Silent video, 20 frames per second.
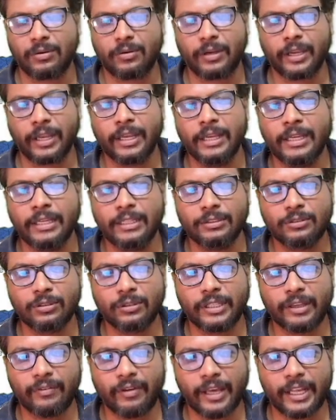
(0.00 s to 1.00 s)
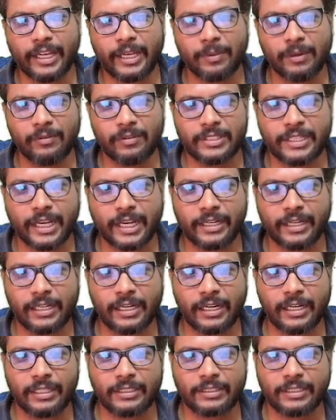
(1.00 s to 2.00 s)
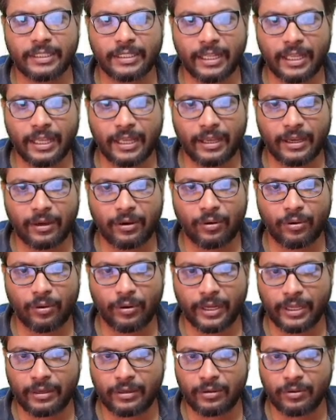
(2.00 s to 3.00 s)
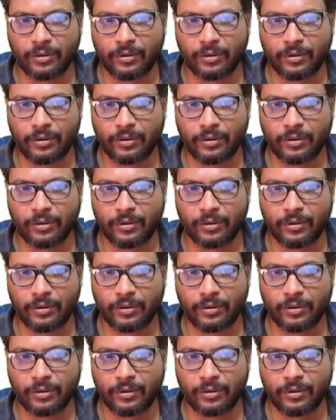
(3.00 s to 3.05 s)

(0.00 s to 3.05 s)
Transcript: Okay, so the variable which I declared is in the coding,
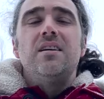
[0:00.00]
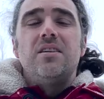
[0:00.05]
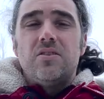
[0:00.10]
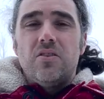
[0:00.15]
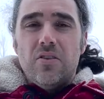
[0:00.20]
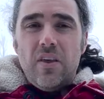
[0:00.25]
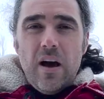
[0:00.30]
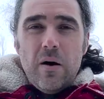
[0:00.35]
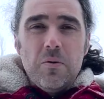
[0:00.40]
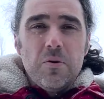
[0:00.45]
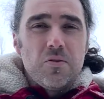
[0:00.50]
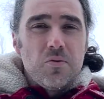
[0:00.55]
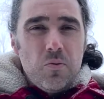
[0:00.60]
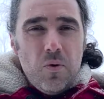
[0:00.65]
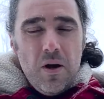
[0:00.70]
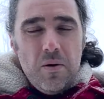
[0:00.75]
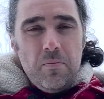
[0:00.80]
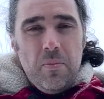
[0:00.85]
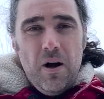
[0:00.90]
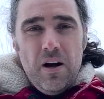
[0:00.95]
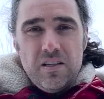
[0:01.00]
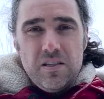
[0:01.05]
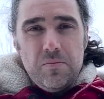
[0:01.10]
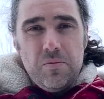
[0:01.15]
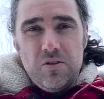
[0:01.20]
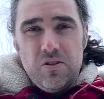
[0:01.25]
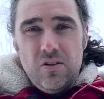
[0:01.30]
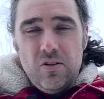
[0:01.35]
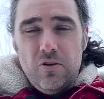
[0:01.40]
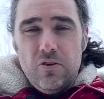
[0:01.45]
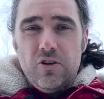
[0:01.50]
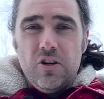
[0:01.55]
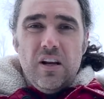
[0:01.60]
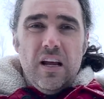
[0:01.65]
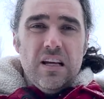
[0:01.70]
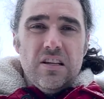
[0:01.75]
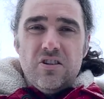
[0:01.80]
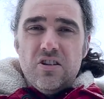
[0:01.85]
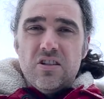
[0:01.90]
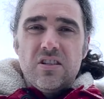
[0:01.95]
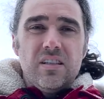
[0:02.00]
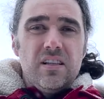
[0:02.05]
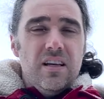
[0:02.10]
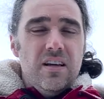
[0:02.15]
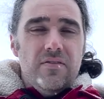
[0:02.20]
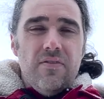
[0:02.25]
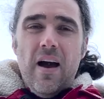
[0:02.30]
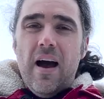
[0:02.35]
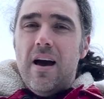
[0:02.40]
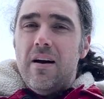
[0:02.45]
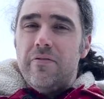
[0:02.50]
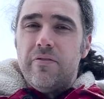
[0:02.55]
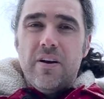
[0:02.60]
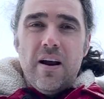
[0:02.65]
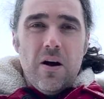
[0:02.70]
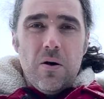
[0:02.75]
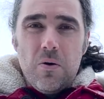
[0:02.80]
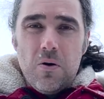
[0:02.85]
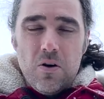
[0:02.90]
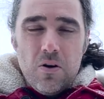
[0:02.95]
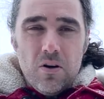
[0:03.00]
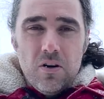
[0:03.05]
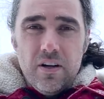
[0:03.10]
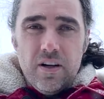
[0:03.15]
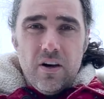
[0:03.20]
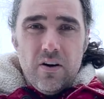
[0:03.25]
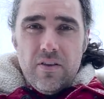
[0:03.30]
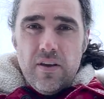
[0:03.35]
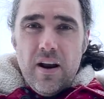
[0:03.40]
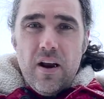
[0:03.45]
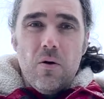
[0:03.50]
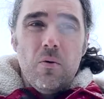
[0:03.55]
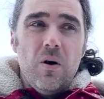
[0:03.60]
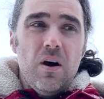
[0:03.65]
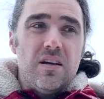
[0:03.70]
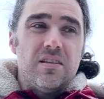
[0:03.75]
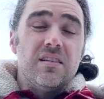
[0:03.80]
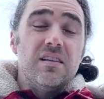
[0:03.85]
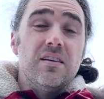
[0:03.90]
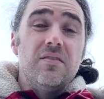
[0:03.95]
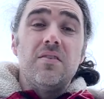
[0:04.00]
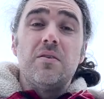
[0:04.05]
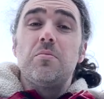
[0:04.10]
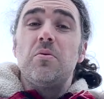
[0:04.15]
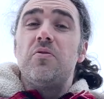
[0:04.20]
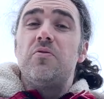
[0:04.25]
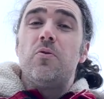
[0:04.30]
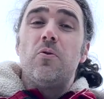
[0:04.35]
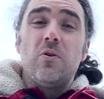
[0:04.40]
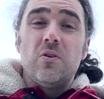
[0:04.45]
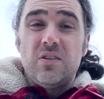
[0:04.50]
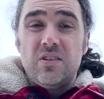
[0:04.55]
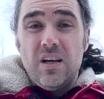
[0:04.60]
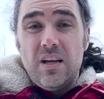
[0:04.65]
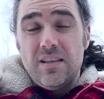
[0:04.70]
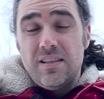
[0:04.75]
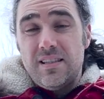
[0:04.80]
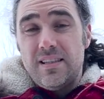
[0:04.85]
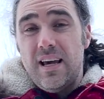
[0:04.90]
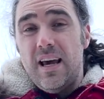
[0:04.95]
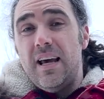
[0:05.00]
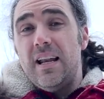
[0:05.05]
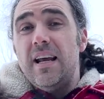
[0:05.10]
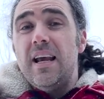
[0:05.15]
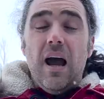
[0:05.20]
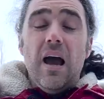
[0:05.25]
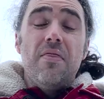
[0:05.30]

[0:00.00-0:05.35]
So that was one possible solution, is just leave half an hour earlier than I was, leaving before sunset,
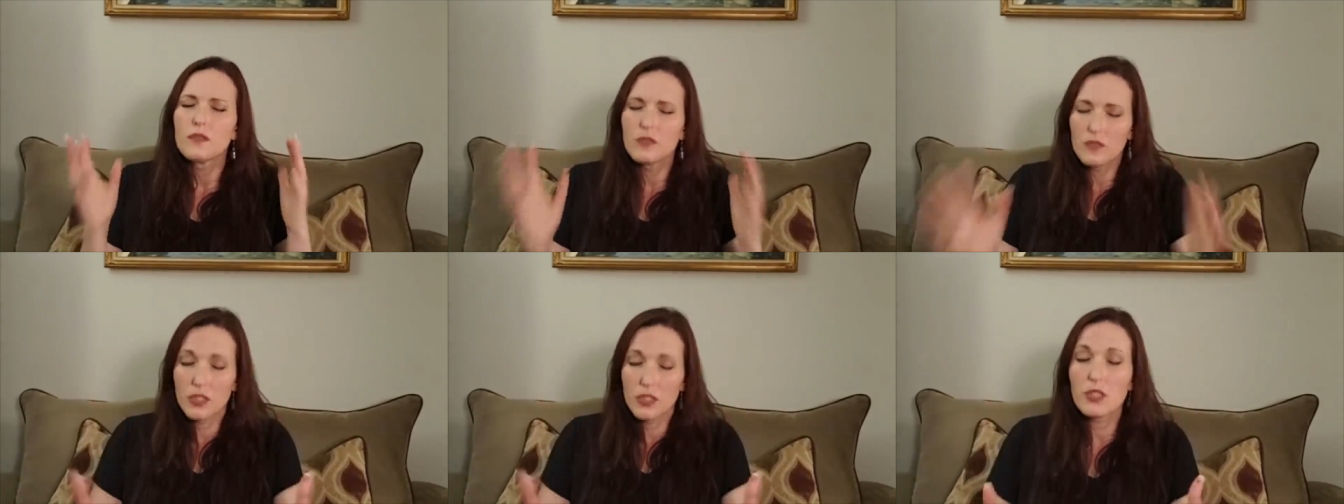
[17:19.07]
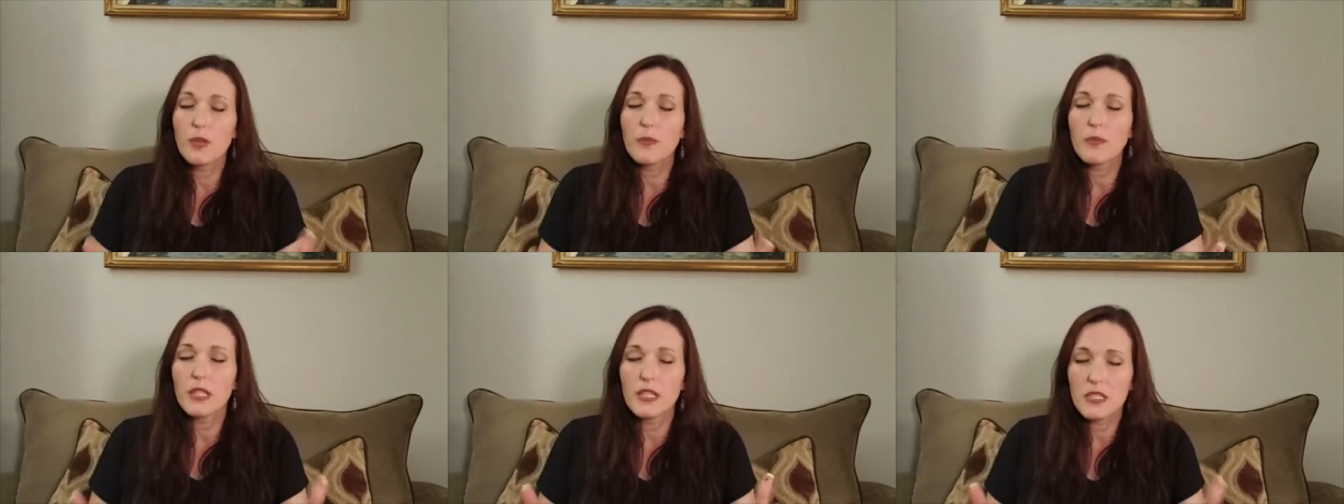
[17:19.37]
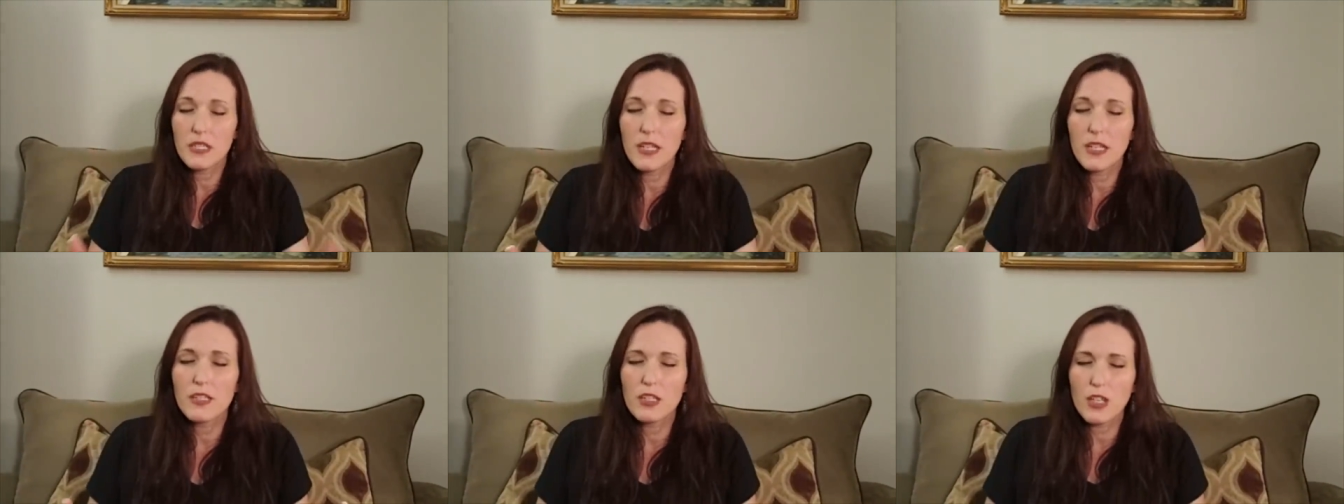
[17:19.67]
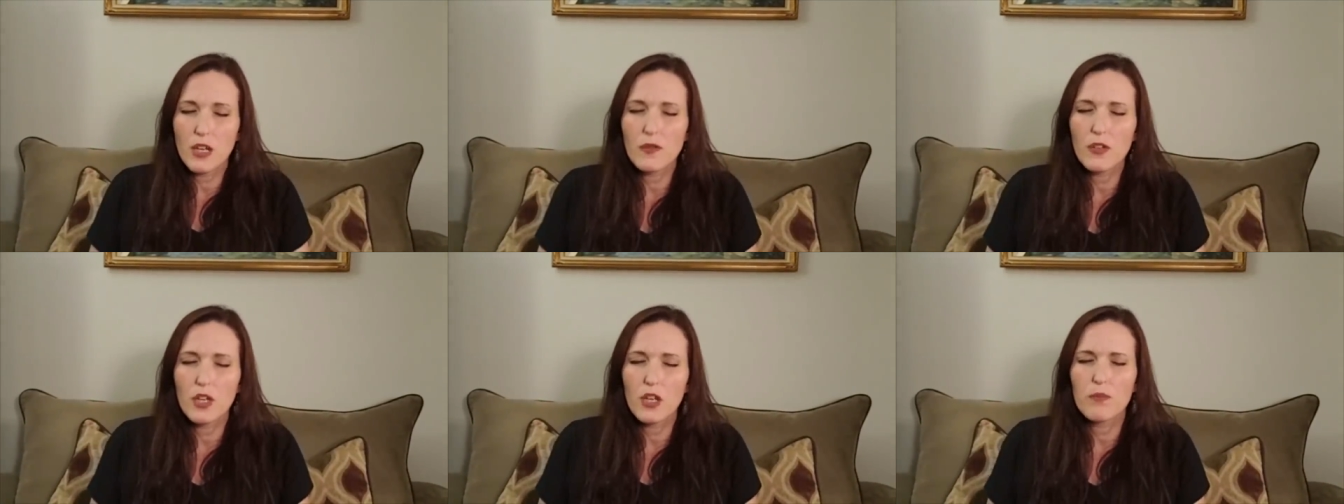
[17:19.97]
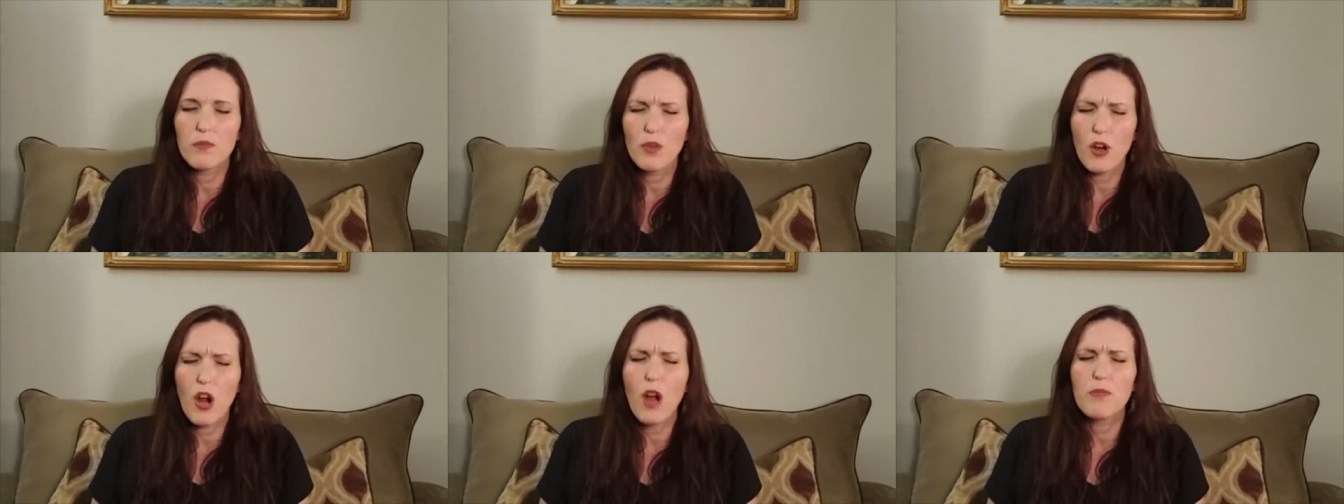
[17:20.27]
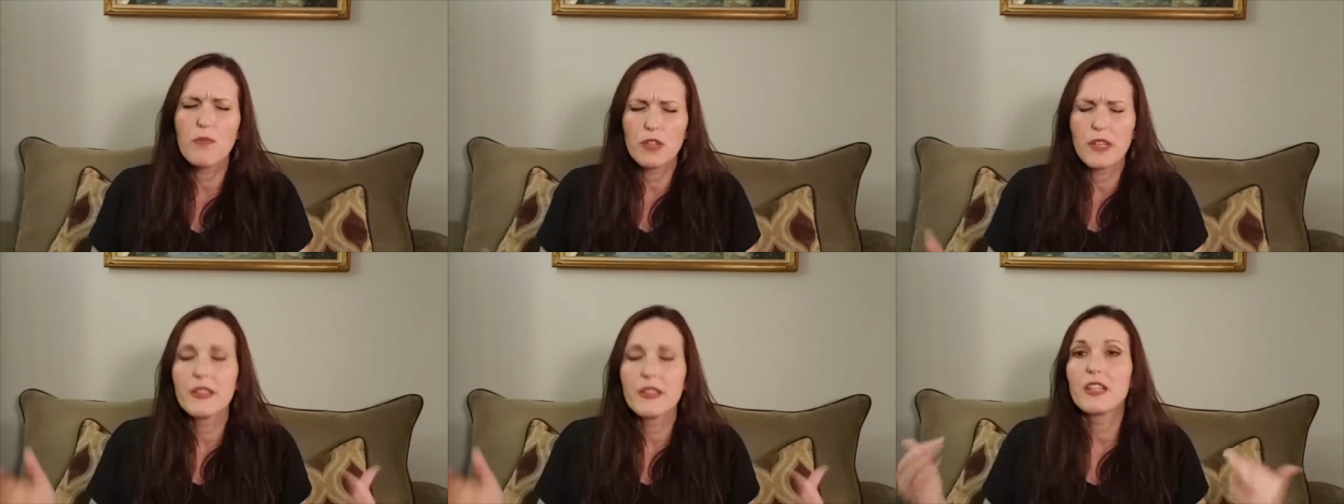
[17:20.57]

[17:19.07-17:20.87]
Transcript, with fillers: somebody takes over her property.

- Exercise
Copy every record above exactly, leaving out any pictures.

- Exercise result
Silent video, 20 frames per second.
(0.00 s to 1.00 s)
(1.00 s to 2.00 s)
(2.00 s to 3.00 s)
(3.00 s to 3.05 s)

(0.00 s to 3.05 s)
Transcript: Okay, so the variable which I declared is in the coding,
[0:00.00]
[0:00.05]
[0:00.10]
[0:00.15]
[0:00.20]
[0:00.25]
[0:00.30]
[0:00.35]
[0:00.40]
[0:00.45]
[0:00.50]
[0:00.55]
[0:00.60]
[0:00.65]
[0:00.70]
[0:00.75]
[0:00.80]
[0:00.85]
[0:00.90]
[0:00.95]
[0:01.00]
[0:01.05]
[0:01.10]
[0:01.15]
[0:01.20]
[0:01.25]
[0:01.30]
[0:01.35]
[0:01.40]
[0:01.45]
[0:01.50]
[0:01.55]
[0:01.60]
[0:01.65]
[0:01.70]
[0:01.75]
[0:01.80]
[0:01.85]
[0:01.90]
[0:01.95]
[0:02.00]
[0:02.05]
[0:02.10]
[0:02.15]
[0:02.20]
[0:02.25]
[0:02.30]
[0:02.35]
[0:02.40]
[0:02.45]
[0:02.50]
[0:02.55]
[0:02.60]
[0:02.65]
[0:02.70]
[0:02.75]
[0:02.80]
[0:02.85]
[0:02.90]
[0:02.95]
[0:03.00]
[0:03.05]
[0:03.10]
[0:03.15]
[0:03.20]
[0:03.25]
[0:03.30]
[0:03.35]
[0:03.40]
[0:03.45]
[0:03.50]
[0:03.55]
[0:03.60]
[0:03.65]
[0:03.70]
[0:03.75]
[0:03.80]
[0:03.85]
[0:03.90]
[0:03.95]
[0:04.00]
[0:04.05]
[0:04.10]
[0:04.15]
[0:04.20]
[0:04.25]
[0:04.30]
[0:04.35]
[0:04.40]
[0:04.45]
[0:04.50]
[0:04.55]
[0:04.60]
[0:04.65]
[0:04.70]
[0:04.75]
[0:04.80]
[0:04.85]
[0:04.90]
[0:04.95]
[0:05.00]
[0:05.05]
[0:05.10]
[0:05.15]
[0:05.20]
[0:05.25]
[0:05.30]

[0:00.00-0:05.35]
So that was one possible solution, is just leave half an hour earlier than I was, leaving before sunset,
[17:19.07]
[17:19.37]
[17:19.67]
[17:19.97]
[17:20.27]
[17:20.57]

[17:19.07-17:20.87]
Transcript, with fillers: somebody takes over her property.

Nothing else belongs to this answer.